Рыбалко произнес это слово с презрением. Носилки с Ракитиным принесли в шалаш Рыбалко. Пришел начальник штаба Ракитина. Нас всех, в том числе Нюру, Рыбалко попросил оставить их втроем. Часовому было приказано отойти на пятнадцать шагов от шалаша. Часа два мы ждали, когда кончат беседу генералы. Потом из шалаша вышли и направились в нашу сторону Рыбалко и начальник штаба.

- Это ваше дело, каждый по-своему с ума сходит, - донеслись до нас сердитые слова Рыбалко. - Но только не верю я, что вам это удастся. Не верю, и всё тут…

- Ракитин надеется, что Сталин отменит приказ, - говорил Рыбалко, когда мы шли на поиски нового шалаша для него. - А я думаю, что какой-нибудь барбос поторопится исполнить приказ. Вот что. Подберите взвод из хороших ребят. Командира взвода я сам назначу. Объявите им, что они головой отвечают за Ракитина… Надо помочь ему уцелеть.

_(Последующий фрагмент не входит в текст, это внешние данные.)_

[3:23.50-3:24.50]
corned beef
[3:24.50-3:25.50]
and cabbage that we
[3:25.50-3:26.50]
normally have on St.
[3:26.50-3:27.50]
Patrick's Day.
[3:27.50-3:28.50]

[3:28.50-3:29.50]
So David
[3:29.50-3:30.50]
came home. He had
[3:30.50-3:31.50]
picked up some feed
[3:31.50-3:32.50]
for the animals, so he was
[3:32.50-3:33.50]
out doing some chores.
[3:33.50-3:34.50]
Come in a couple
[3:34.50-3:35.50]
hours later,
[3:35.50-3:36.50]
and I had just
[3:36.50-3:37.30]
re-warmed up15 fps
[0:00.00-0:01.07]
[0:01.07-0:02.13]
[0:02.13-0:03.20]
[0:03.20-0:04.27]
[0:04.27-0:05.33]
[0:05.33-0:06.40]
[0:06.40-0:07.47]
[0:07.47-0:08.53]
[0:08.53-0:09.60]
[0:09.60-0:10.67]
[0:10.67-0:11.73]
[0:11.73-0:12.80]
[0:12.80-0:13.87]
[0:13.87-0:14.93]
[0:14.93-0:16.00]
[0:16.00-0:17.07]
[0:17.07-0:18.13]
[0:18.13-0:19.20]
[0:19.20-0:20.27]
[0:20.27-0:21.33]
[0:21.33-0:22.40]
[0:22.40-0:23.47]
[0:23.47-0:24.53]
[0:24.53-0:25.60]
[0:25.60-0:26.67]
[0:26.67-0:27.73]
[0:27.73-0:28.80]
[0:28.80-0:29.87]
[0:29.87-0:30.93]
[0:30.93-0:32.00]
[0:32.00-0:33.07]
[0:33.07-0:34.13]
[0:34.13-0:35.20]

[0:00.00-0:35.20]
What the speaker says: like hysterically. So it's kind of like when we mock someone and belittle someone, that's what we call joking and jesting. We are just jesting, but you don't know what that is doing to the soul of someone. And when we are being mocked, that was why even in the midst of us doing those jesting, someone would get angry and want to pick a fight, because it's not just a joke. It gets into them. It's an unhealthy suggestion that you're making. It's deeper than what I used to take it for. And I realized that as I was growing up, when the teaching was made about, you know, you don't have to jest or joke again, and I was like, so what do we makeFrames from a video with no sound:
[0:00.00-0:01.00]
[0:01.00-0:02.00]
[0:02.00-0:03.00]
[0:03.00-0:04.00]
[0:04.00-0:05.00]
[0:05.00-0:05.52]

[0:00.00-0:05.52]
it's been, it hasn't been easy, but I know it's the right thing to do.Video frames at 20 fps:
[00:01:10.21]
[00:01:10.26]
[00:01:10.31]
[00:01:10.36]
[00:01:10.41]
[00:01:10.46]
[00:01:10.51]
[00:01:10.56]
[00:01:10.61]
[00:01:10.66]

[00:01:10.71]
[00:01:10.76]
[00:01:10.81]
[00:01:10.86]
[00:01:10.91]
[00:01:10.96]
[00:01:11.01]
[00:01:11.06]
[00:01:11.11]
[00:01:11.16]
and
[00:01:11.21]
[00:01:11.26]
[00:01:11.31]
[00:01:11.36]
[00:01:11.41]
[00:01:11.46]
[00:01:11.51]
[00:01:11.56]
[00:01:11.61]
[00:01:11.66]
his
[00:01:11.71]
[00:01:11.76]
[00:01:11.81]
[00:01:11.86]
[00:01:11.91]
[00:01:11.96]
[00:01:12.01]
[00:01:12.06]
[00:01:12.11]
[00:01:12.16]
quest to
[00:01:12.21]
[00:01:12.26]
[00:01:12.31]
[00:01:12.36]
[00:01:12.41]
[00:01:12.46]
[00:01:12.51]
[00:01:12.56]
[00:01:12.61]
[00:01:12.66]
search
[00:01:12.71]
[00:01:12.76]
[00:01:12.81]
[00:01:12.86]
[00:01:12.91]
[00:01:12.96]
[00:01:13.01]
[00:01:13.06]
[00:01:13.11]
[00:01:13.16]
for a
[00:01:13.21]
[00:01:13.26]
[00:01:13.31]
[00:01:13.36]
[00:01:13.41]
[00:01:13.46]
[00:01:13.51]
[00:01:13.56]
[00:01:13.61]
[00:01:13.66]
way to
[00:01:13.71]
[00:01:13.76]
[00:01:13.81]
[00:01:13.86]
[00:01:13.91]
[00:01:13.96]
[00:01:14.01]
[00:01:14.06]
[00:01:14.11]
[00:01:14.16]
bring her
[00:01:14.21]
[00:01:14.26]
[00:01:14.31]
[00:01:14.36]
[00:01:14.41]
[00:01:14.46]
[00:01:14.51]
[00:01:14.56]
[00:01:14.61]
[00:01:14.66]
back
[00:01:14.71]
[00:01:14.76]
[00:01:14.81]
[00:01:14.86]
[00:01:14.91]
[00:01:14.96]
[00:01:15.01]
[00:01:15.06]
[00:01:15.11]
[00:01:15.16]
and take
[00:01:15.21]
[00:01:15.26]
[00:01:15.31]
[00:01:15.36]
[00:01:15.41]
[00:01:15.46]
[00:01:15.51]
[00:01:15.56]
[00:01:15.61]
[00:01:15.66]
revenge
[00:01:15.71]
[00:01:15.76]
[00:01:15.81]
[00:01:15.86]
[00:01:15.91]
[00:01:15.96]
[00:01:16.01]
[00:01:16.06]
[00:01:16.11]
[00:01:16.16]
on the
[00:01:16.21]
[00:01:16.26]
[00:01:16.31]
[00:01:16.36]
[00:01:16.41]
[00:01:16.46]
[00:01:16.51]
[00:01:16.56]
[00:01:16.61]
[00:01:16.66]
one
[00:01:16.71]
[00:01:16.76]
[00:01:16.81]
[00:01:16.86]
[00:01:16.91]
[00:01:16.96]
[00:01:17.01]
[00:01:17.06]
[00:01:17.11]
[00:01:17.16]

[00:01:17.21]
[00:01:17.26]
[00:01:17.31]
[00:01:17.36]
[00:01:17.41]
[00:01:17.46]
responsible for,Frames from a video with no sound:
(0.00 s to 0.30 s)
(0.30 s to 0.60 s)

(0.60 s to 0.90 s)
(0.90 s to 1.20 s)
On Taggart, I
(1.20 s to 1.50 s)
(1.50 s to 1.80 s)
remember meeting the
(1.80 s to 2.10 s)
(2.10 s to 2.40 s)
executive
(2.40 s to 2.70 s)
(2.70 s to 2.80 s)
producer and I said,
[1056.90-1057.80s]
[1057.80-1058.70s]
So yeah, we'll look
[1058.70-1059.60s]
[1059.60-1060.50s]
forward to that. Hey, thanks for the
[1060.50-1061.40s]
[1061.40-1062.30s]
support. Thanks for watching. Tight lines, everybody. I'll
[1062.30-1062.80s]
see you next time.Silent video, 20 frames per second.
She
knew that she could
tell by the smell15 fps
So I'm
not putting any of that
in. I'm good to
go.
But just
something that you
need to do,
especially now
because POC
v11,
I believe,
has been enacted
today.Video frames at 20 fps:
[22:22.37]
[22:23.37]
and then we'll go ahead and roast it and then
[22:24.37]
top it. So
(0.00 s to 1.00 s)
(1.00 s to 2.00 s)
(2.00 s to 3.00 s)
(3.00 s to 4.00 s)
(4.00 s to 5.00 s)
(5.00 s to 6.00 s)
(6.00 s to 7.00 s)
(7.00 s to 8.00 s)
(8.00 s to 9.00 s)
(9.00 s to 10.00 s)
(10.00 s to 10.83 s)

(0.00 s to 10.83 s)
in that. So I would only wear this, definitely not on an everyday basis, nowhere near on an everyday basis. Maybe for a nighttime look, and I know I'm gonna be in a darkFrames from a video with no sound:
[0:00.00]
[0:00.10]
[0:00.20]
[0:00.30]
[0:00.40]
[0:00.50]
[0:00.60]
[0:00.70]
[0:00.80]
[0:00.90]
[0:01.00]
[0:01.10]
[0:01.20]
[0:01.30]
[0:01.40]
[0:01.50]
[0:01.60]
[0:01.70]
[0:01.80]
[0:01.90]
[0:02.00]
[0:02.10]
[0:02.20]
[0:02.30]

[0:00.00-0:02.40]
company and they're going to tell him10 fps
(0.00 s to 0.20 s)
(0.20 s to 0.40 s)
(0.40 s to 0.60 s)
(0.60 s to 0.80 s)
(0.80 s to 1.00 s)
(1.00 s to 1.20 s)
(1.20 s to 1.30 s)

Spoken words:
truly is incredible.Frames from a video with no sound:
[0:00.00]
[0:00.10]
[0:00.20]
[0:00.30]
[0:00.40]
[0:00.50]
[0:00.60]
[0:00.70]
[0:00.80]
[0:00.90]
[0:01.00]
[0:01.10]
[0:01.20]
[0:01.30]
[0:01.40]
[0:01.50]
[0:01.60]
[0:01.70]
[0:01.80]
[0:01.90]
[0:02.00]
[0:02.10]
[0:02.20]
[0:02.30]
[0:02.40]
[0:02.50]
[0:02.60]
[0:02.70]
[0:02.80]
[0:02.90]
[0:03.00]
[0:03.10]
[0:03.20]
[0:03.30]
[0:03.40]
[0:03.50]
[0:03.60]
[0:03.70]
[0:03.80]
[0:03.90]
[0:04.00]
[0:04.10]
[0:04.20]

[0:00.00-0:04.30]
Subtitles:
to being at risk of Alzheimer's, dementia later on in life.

Ночью, в конце июля, немцы, должно быть, были встревожены неожиданным и на первый взгляд бессмысленным наступлением советской дивизии на Десне. Стоявшие здесь небольшие немецкие заслоны были атакованы с фронта. В то же время незамеченные немцами советские войска бешено атаковали с тыла. Не оказав сопротивления, германские части отошли вверх по течению реки. Германский штаб хотел видеть, во что выльется это странное наступление, ничего советским войскам не обещавшее.

Но к утру всё затихло. Атакующие советские части отступили. Июльское наступление на Десне вошло в ряд непонятных мелочей войны, так как немцы, естественно, не знали, что оно было предпринято лишь затем, чтобы помочь ген. Рыбалко вывести из немецкого тыла его отряд. На рассвете мы уже двигались вместе с другими отступающими советскими войсками. Командование отрядом перешло к тучному генерал-майору из управления формирований, а Рыбалко собрал офицеров, проделавших с ним западный маршрут. Нас было теперь меньше сорока человек, - двенадцать офицеров погибли.

- Спасибо, товарищи, - сухо сказал нам Рыбалко. - Вы сделали всё, что могли.

Два военных грузовика, каким-то образом полученные нашим генералом, везли нас в сторону Москвы. Рыбалко приказал мне сесть с ним в кабину переднего автомобиля. Попался нам необычайно пугливый красноармеец-шофер. Всё его внимание было направлено не на дорогу, а на небо. Вверху пролетали германские эскадрильи, изредка появлялись одиночные самолеты; дальность мешала определить, свои это или чужие. Шоферу казалось, что каждый самолет занят лишь тем, что разыскивает наш грузовик. Между тем ехали мы по лесистой местности и заметить нас из поднебесья было трудно. Когда над нами раздавался гул пропеллеров, шофер нажимал газ и автомобиль начинал бешенную скачку на ухабистой лесной дороге. В таких случаях Рыбалко сердито кричал. Но никакой генеральский окрик не мог вернуть самообладания солдату, смертельно боявшемуся гула самолетов. Может быть, он уже побывал под ударами с воздуха и теперь не был в силах совладеть со своим страхом.

Кончилось тем, что наш грузовик попал в канаву и поломал рессоры. На этот раз Рыбалко даже не ругался. Ему было жалко молодого бойца, испуганно бегавшего вокруг поломанного грузовика. Мы ждали полчаса, но второго автомобиля не было. Может быть, он свернул на другую дорогу.